Veneza, dia 7: o capitalismo extremo
Mãe e filho: Cho-soo e Lee Jung-jin numa cena de "Pieta" rodado na cidade de Cheonggyecheon.

PIETA, de Kim Ki-duk  

Veneza, dia 7: o capitalismo extremo

O realizador sul-coreano Kim Ki-duk filma uma alegoria obscura e violenta sobre o valor do dinheiro na sociedade contemporânea.

Ignorado na Coreia do Sul, Kim Ki-duk tem tido uma carreira internacional muito interessante, arrecadando prémios nos festivais de cinema mais importantes do contexto europeu. No ano passado ganhou o prémio Un Certain Regard no festival de cinema de Cannes, com o autobiográfico "Arirang", em que o cineasta desenvolve uma espécie de documentário sobre si próprio, entrincheirado numa pequena barraca perdida num monte, num período particularmente delicado da sua vida.

Pois bem, de regresso ao mundo artístico, o realizador surpreende em Veneza com um filme verdadeiramente singular, acerca da nossa má relação com o dinheiro e aquilo que isso representa na sociedade capitalista.

Em "Pieta" (podemos traduzi-lo livremente por Piedade), Kim Ki-duk cria uma alegoria, em como as consequências extremistas do capitalismo, podem degenerar numa cadeia de factos absolutamente inumanos, em que o dinheiro sobrepõe-se brutalmente à vida das pessoas.

No filme seguimos um cobrador de dividas contraídas por pequenos comerciantes que não têm outra forma de as pagar, a não ser accionando seguros de acidentes pessoais. Os devedores transformam-se, assim, num exército de estropiados, por via do sadismo deste homem.

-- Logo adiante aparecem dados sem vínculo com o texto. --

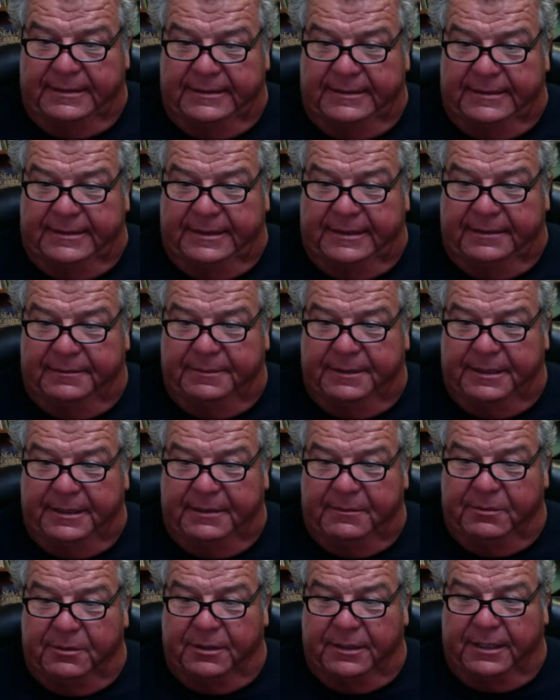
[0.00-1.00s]
Tim, any
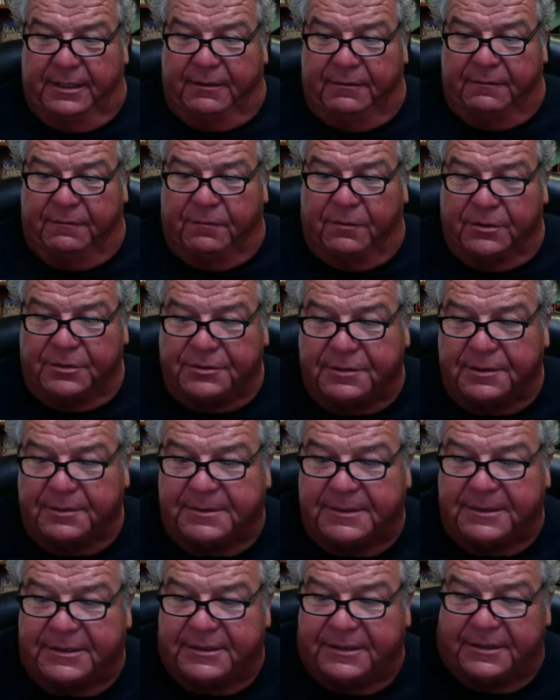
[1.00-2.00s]
more Gale Force
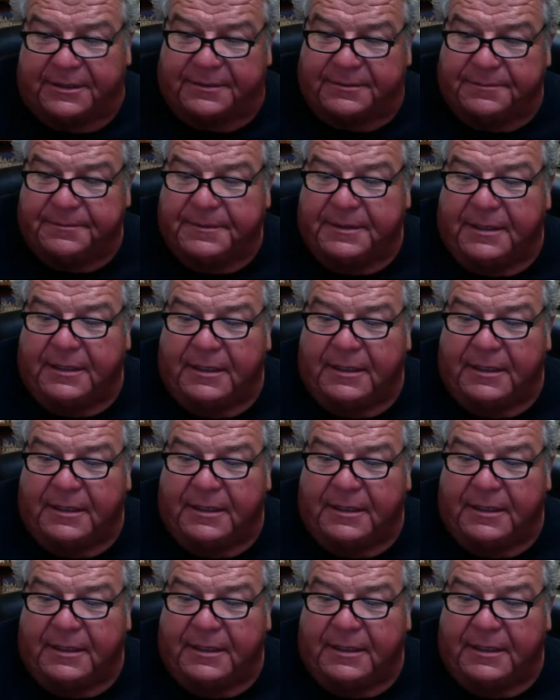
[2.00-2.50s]
trips this year?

Porém, um dia, este cobrador que não tem família é visitado por uma mulher que diz ser sua mãe. Inicialmente rejeita-a, mas depois ela torna-se no elo espiritual que faltava na vida dele. De tal forma que o faz desejar sair do mundo cruel que habita a sua existência.

Kim Ki-duk sublinha que o titulo do filme é inspirado numa visita que fez ao Vaticano, onde observou o trabalho de Michelangelo e as obras de arte que unem a Virgem Maria ao seu filho, numa simbologia de dor e sofrimento, que constituem um abraço à Humanidade.

"Pieta" é, neste contexto, um grito angustiado contra o estado da sociedade capitalista, em que o dinheiro se sobrepõe à vida das pessoas, dispostas a tudo, até morrer, para resolverem os seus problemas financeiros. Existem assim três protagonistas em "Pieta": o executor de dívidas, a sua possível mãe e o dinheiro.

Verdadeira representação da crise mundial que afecta os seres humanos mais desprotegidos no mundo inteiro, bem podemos classificar esta "Pieta" de Kim Ki-duk, como um verdadeiro tratado sociológico de um problema que atinge a sociedade capitalista contemporânea e à qual ainda ninguém ofereceu uma solução pragmática.

O dinheiro está a matar-nos é a mensagem pura e dura de "Pieta", um candidato forte aos prémios de Veneza.